As we move the pivot away from the centre of mass two things happen:

  1. the value of $mgx$ increases because $x$ increases

  2. the moment of inertia $I$ increases as described by the parallel axis theorem

Since the frequency is proportional to the ratio of these two, $\sqrt{mgx/I}$, how the frequency changes depends on how the two quantities change.

If the moment of inertia about an axis through the centre of mass is $I_0$ then the parallel axis theorem tells us the the moment of inertia about an axis a distance $x$ from the centre of mass is:

$$ I(x) = I_0 + mx^2 $$

and we can substitute this in our equation for the angular frequency to get:

$$ \omega(x) = \sqrt{\frac{mgx}{I_0 + mx^2}} $$

Now consider the limits where $x$ is very small and $x$ is very large. For small $x$ we have $I_0 \gg mx^2$ so the frequency is approximately:

$$ \omega(x) = \sqrt{\frac{mgx}{I_0}} \propto x $$

So as we increase $x$ away from zero the frequency increases linearly with $x$. However for large $x$ we have $I_0 \ll mx^2$ so the frequency is approximately:

$$ \omega(x) = \sqrt{\frac{mgx}{mx^2}} \propto \frac{1}{x} $$

So as $x$ gets large the frequency decreases with increasing $x$.

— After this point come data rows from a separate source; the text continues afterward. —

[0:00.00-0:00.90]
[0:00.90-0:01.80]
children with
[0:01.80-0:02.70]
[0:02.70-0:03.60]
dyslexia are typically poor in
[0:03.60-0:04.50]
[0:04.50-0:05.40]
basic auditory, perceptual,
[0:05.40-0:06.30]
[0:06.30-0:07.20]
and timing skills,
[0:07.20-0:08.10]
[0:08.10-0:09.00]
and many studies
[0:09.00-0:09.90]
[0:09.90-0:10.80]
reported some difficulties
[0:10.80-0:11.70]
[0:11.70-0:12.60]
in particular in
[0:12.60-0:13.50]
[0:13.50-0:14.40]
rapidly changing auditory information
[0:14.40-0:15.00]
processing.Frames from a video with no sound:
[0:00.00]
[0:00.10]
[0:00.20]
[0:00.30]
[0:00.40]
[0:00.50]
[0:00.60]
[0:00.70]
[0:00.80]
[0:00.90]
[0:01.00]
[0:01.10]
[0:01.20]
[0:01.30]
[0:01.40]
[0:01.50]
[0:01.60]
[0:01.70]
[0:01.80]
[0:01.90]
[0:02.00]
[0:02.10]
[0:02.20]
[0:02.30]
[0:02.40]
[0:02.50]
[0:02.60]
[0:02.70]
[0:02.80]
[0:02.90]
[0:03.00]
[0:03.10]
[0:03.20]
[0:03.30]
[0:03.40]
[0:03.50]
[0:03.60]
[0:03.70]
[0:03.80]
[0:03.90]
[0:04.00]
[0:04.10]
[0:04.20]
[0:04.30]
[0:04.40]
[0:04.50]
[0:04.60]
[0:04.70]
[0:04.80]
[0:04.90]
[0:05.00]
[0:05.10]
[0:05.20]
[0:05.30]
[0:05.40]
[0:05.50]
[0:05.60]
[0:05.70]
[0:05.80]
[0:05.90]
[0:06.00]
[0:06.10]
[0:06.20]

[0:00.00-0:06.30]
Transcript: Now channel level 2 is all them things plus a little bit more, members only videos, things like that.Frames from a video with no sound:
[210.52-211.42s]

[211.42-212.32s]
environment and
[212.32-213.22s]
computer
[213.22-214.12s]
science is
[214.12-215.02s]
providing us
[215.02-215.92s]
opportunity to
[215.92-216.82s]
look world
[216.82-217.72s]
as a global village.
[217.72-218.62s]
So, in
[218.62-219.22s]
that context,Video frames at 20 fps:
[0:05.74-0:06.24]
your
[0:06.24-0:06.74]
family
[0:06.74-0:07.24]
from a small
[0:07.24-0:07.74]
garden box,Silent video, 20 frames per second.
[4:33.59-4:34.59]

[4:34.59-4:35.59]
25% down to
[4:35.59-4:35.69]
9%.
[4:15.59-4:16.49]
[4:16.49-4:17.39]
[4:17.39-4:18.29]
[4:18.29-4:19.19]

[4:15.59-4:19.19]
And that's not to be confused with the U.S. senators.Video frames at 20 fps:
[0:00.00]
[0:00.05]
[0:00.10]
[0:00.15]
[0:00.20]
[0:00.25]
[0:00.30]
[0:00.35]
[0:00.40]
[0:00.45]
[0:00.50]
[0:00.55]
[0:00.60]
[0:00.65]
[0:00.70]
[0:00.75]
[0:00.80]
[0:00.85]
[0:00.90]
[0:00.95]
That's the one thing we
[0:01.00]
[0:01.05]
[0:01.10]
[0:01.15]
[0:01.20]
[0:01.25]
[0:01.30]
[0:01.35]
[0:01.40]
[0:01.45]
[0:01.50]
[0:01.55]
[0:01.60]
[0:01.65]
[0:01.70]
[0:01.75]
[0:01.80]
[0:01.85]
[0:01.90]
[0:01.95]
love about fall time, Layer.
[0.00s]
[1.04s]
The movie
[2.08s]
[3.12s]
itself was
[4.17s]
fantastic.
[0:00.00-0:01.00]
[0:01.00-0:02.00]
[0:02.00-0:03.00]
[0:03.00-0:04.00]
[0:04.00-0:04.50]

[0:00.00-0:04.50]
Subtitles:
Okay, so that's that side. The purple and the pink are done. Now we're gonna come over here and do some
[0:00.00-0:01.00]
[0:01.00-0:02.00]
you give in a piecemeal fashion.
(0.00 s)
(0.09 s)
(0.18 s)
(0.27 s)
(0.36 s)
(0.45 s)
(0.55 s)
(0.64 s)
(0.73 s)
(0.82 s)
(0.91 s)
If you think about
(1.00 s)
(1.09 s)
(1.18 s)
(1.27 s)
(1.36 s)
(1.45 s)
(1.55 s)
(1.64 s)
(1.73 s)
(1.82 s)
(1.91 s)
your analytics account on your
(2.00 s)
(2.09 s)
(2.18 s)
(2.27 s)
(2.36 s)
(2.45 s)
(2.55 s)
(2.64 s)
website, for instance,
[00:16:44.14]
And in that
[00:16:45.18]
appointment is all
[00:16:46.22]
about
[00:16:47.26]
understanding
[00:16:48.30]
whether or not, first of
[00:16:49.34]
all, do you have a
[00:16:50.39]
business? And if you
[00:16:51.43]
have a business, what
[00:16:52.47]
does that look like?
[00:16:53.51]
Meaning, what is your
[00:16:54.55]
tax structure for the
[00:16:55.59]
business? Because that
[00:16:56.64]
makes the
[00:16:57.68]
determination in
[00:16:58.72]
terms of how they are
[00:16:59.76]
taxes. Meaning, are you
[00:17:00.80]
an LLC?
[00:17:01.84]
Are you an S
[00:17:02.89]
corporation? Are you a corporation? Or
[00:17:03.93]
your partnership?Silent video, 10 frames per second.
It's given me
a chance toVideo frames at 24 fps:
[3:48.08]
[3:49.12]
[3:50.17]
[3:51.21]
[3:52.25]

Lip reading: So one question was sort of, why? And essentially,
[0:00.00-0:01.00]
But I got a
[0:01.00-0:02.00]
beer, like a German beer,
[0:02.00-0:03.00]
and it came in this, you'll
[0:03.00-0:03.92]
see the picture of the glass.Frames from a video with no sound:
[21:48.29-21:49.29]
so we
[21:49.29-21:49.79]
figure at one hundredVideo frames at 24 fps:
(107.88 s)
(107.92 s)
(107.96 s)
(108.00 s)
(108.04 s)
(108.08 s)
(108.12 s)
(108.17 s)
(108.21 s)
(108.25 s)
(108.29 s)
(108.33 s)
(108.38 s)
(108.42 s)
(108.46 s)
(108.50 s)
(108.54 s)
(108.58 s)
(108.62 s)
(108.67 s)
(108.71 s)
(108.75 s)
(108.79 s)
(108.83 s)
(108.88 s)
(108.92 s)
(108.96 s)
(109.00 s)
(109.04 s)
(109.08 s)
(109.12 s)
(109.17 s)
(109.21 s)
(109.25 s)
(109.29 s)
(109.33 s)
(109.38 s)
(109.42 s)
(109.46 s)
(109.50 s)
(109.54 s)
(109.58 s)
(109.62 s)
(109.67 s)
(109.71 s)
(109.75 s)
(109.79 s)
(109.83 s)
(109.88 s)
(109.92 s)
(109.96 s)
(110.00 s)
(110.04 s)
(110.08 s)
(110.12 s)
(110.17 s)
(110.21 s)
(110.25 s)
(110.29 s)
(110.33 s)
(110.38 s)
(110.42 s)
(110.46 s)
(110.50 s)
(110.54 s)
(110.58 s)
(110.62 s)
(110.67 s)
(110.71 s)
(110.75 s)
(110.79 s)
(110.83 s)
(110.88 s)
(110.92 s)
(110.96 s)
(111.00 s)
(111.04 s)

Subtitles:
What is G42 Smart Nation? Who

The end result is that as we move the axis away from the centre of mass the angular frequency increases at first, but then reaches a maximum and for large $x$ it starts decreasing again. And this is what you are seeing in your calculation. If you put in the value of $I_0$ for a rigid rod of length $2\ell$:

$$ I_0 = \frac{m(2\ell)^2}{12} $$

Then you'll find $\omega(x)$ looks like:

Omega(x)

So there value of $\omega(x)$ is indeed the same one third of the way along as it is at the end of the rod.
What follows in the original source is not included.